_Your instructions:_
Retrieve every line of the data holding the word "video".

_Data extract:_
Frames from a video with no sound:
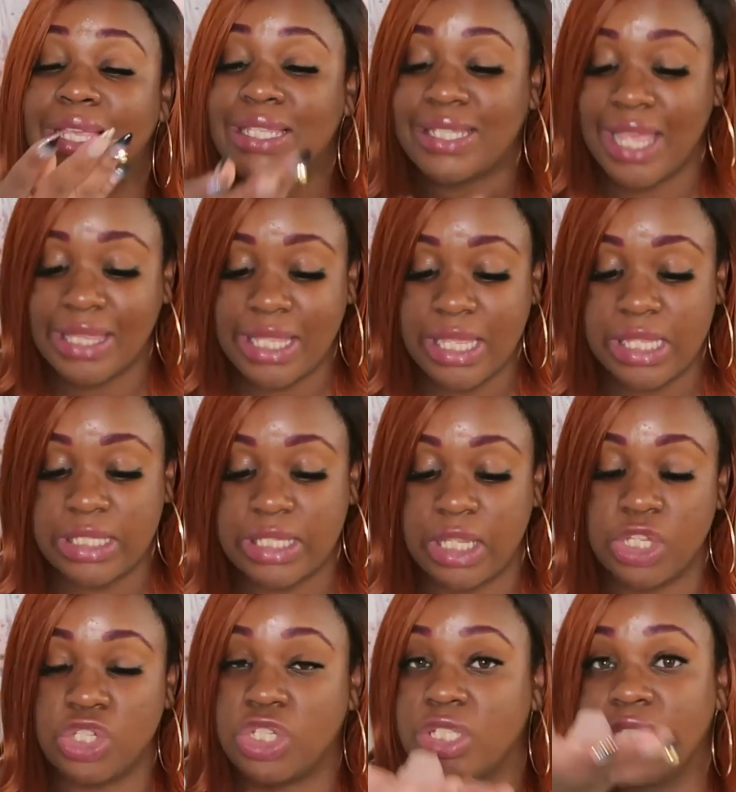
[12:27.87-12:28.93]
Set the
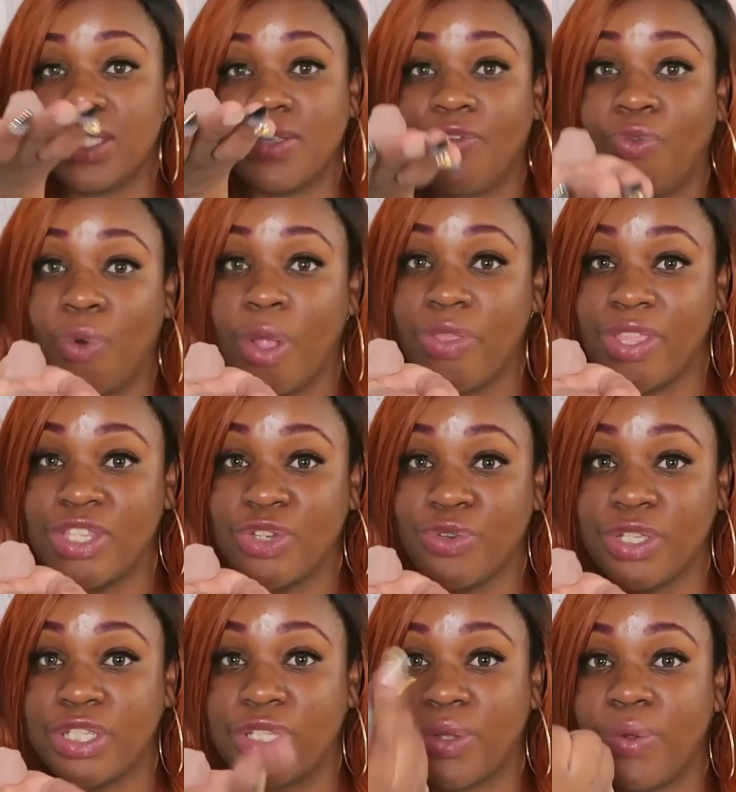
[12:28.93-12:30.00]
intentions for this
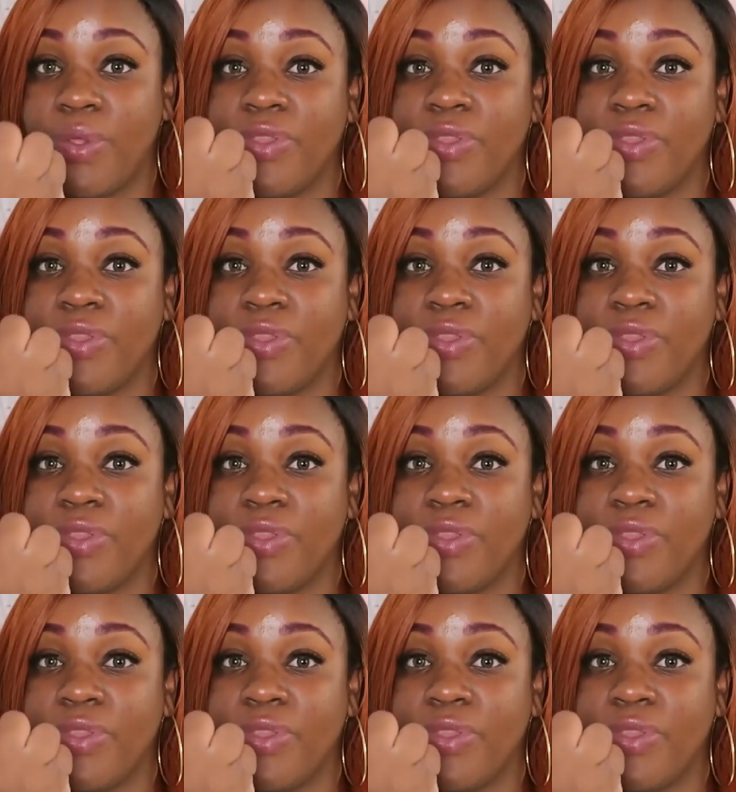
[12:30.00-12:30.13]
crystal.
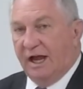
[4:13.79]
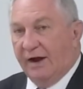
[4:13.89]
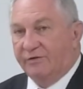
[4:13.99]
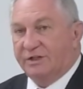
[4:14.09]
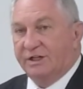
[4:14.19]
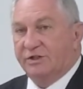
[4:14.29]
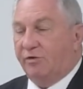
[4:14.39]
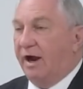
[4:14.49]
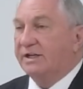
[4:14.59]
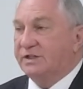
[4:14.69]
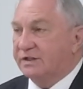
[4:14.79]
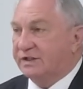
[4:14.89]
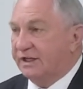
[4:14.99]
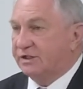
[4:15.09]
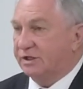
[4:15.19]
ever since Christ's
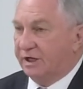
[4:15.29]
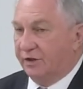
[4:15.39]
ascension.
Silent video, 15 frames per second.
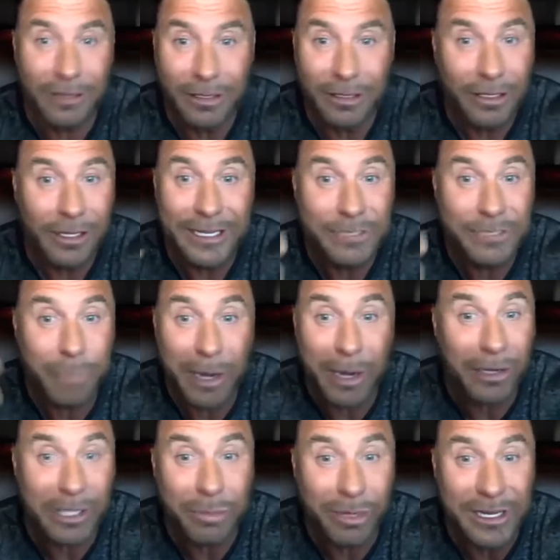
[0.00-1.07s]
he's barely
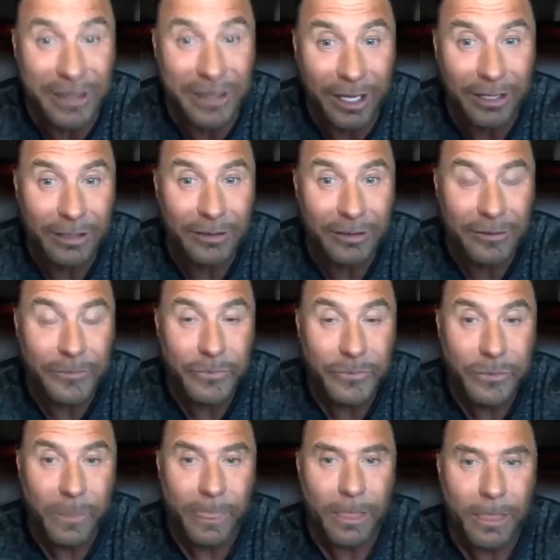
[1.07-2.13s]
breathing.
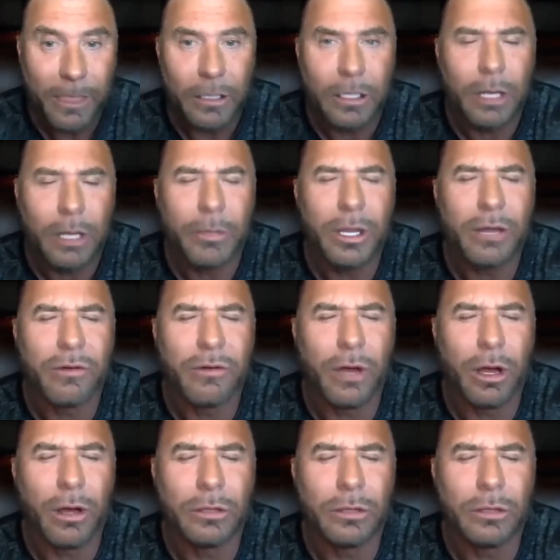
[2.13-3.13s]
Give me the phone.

_Response:_
Frames from a video with no sound:
Silent video, 15 frames per second.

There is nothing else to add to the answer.